Jorge Guadalix y el verdadero pecado de la Iglesia

Jorge Guadalix y el verdadero pecado de la Iglesia

Nunca pasa nada”. Así se lamenta Jorge Guadalix al hablar de la Iglesia y de lo que él considera la decadencia moral de algunos sacerdotes. Nunca pasa nada… salvo que alguien se atreva a cuestionar la rigidez de una moral sexual levantada sobre dogmas caducos. Entonces, sí que pasa: se alzan voces como la suya, cargadas de indignación, con un catecismo en la mano como si fuera un martillo.

Guadalix sostiene que cualquier relación sexual fuera del matrimonio es automáticamente pecado mortal. Yerra de raíz. Porque lo que él llama fidelidad a la doctrina no es más que la repetición mecánica de una tradición obsesionada con controlar los cuerpos. Desde hace siglos, la institución eclesial ha pretendido domesticar el cuerpo, imponer silencio sobre el deseo y reducir la sexualidad a un campo de batalla.

Jorge Guadalix insiste en que “nadie ha dicho que vivir la castidad perfecta sea sencillo, pero es obligatorio”. Sin embargo, lo que él plantea no es un camino de fe, sino un sistema de control, un marco en el que el amor solo vale si pasa por el filtro de un sacramento, mientras todo lo demás es degradado a pecado. Así se ignora que en la vida real lo que cuenta es el respeto, la fidelidad, la ausencia de engaño y la capacidad de amar de manera sincera.

El reverendo yerra cuando convierte en sospechosas todas las formas de amor que no encajan en el molde canónico. Olvida que durante siglos las comunidades humanas se unieron y criaron hijos sin necesidad de un sacerdote. Olvida que el amor no necesitaba permisos eclesiásticos para ser verdadero y que sigue sin necesitarlos.

Su escándalo aumenta al hablar de la masturbación. Escribe con desprecio sobre sacerdotes que se atrevieron a decir que puede ser vivida como forma de gratitud a Dios. Pero lo que él llama blasfemia es, en realidad, la voz de quienes buscan reconciliar su fe con su experiencia humana. Porque, a diferencia de lo que sostiene Guadalix, el autoconocimiento del cuerpo, el placer y la gratitud por la vida no son pecados: son parte de lo que hace humana a la persona.

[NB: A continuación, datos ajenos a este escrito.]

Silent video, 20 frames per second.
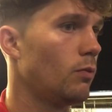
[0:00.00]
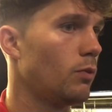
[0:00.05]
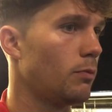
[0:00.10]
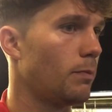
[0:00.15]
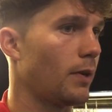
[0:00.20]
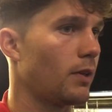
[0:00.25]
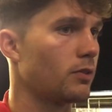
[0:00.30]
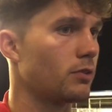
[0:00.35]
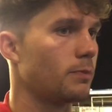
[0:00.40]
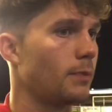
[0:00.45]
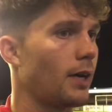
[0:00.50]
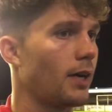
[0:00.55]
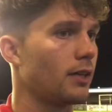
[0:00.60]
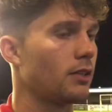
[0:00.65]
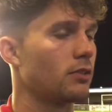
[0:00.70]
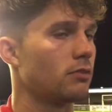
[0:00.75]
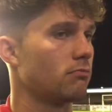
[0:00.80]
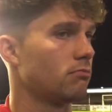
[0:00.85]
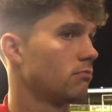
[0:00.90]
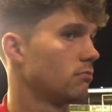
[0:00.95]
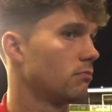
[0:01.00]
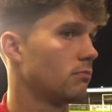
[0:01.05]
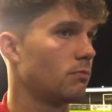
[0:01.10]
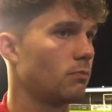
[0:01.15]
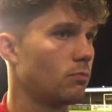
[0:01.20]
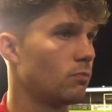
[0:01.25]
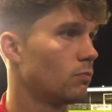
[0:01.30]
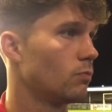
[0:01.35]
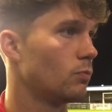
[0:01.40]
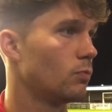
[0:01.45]
bounce back and
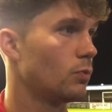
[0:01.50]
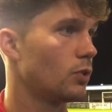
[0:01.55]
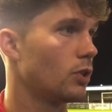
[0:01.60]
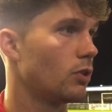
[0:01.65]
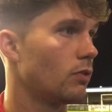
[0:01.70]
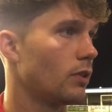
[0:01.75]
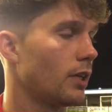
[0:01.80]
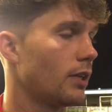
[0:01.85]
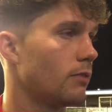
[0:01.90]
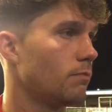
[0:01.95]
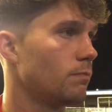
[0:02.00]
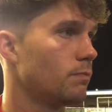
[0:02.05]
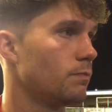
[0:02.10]
we'll go again.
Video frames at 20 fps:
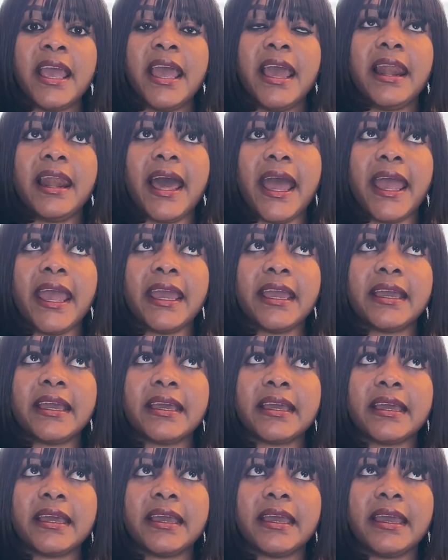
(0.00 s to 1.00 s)
like
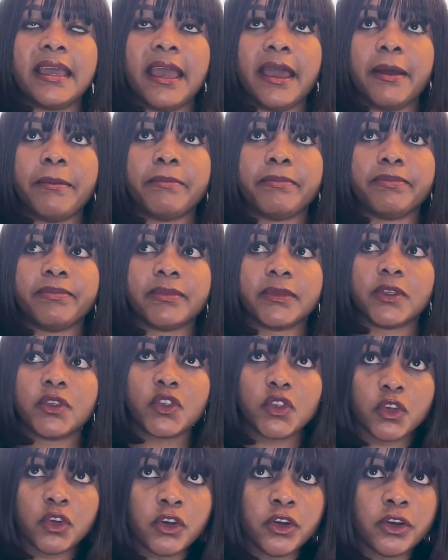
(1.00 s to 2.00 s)

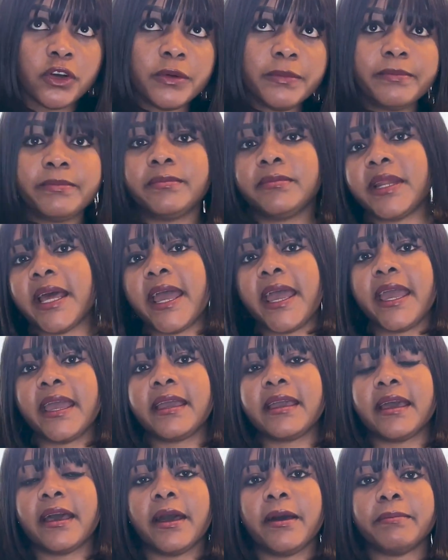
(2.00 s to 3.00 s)
Zoom,
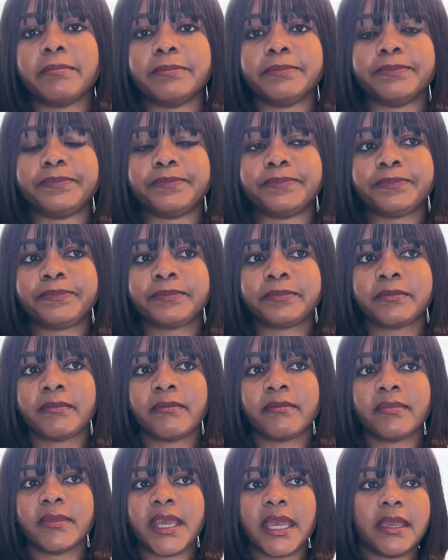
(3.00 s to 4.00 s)
like
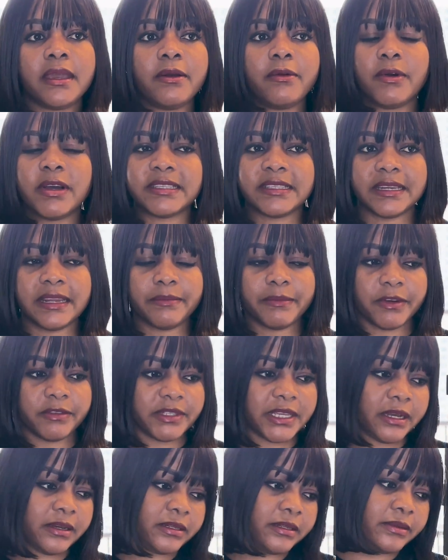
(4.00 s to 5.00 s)
what's the name
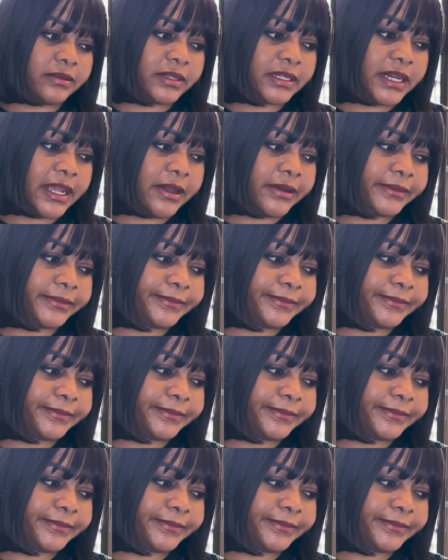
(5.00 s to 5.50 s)
of that other one now?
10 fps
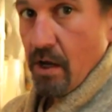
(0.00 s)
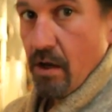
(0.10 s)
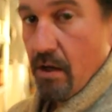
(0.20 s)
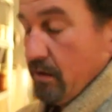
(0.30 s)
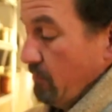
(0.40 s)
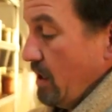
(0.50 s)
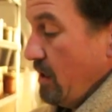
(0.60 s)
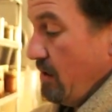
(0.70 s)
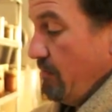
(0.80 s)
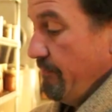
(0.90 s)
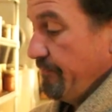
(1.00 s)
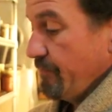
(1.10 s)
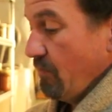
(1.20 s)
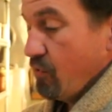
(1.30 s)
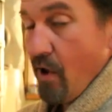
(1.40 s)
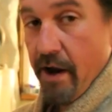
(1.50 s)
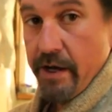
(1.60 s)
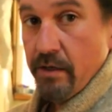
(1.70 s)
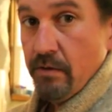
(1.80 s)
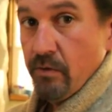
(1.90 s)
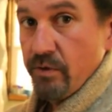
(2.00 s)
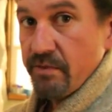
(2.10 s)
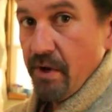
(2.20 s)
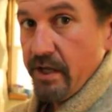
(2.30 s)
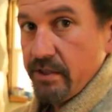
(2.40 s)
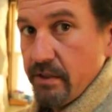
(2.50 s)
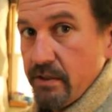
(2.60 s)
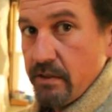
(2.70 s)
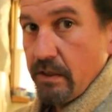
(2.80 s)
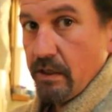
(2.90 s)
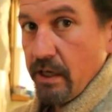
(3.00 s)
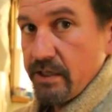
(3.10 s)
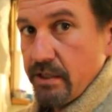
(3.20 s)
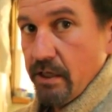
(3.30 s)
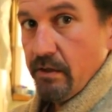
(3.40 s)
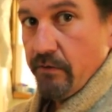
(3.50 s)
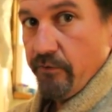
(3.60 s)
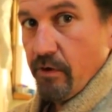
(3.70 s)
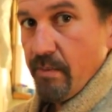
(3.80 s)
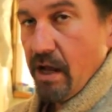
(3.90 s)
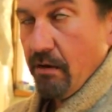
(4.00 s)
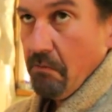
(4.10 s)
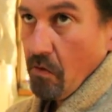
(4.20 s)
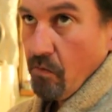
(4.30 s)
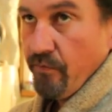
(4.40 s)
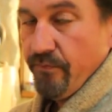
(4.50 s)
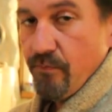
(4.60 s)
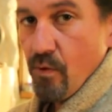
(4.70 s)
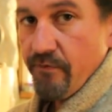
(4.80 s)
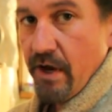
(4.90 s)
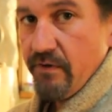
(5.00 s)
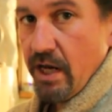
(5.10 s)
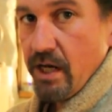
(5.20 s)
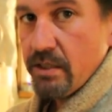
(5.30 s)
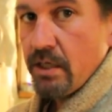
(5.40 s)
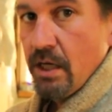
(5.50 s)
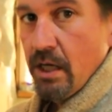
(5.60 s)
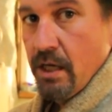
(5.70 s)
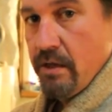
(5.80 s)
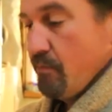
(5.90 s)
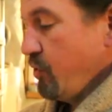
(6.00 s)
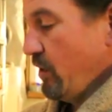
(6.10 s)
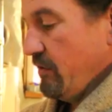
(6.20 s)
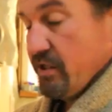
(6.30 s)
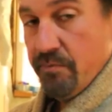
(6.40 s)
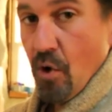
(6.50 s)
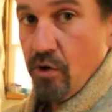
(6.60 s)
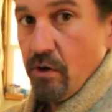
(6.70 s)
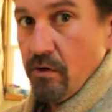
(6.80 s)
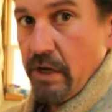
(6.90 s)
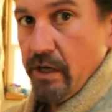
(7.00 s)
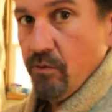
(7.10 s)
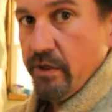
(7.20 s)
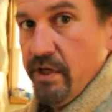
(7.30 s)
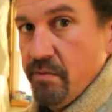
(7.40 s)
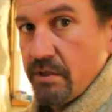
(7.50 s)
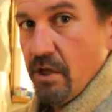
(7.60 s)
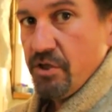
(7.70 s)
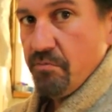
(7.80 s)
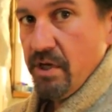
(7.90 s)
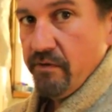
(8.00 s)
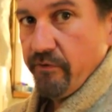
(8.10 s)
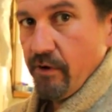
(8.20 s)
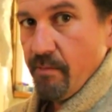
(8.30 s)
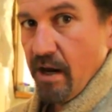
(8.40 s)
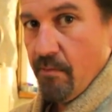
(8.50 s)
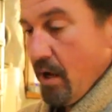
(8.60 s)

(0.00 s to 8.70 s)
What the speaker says: I'll brine with spices and let it sit for about 4 or 5 days, then put it in the smoker and it will keep as luncheon meat for about a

Guadalix carga contra lo que él llama “caída intolerable”, pero calla sobre lo que sí ha destruido comunidades enteras: abusos silenciados, obispos encubridores, cardenales que prefirieron proteger instituciones antes que a las víctimas. Aquí sí que “nunca pasa nada”, pero sobre eso no alza el mismo grito.

También yerra cuando mide la fe solo por la rigidez sexual. Su discurso se obsesiona con genitales y alcobas, como si el Evangelio se redujera al sexto mandamiento. En cambio, nada dice de la justicia, de la violencia estructural, de la corrupción que corroe a la Iglesia desde dentro. No hay pecado mortal —según sus escritos— en destruir comunidades, pero sí en que dos personas se amen fuera del matrimonio. Esa es la incoherencia que no explica.

Lo escandaloso no es que un sacerdote hable de sexualidad como oración, lo escandaloso es que Guadalix lo condene con tanto ardor, mientras elude pronunciarse con la misma dureza frente a las miserias internas de la Iglesia. Su “pecado mortal” no es más que el viejo pecado de siempre: convertir la vida y el amor en materia de sospecha, mientras la verdadera podredumbre se protege bajo sotana.

Este parroco afirma con solemnidad: “Lo que toda la vida ha sido pecado mortal deja de serlo”. Pero se equivoca: lo que toda la vida ha sido no es la voz de Dios, sino la construcción cultural de una institución que necesitaba controlar conciencias. Llamar “pecado” al amor humano es un error teológico, pastoral y humano.

Lo que millones de creyentes esperan no es lo que Guadalix predica: no un listado de prohibiciones, sino acompañamiento, respeto, reconocimiento de la dignidad de sus vidas y de sus cuerpos. La sexualidad no es un campo de batalla, sino una dimensión profunda del ser humano, donde también puede habitar lo divino.

Por eso, el verdadero pecado hoy no es la sexualidad fuera del matrimonio, como repite Guadalix. El verdadero pecado es la rigidez que asfixia, el miedo que condena, la hipocresía que tapa los abusos mientras se persigue a quienes aman con libertad. El pecado es un sistema que convierte en culpables a los fieles y en intocables a los poderosos.

Jorge Guadalix se equivoca: sí pasa algo, y es que la Iglesia está perdiendo credibilidad cada vez que convierte en enemigos a quienes simplemente aman. Quizá ha llegado la hora de dejar de llamar “pecado” a la vida, y de empezar a llamar por su nombre al único escándalo que destruye: la hipocresía institucional.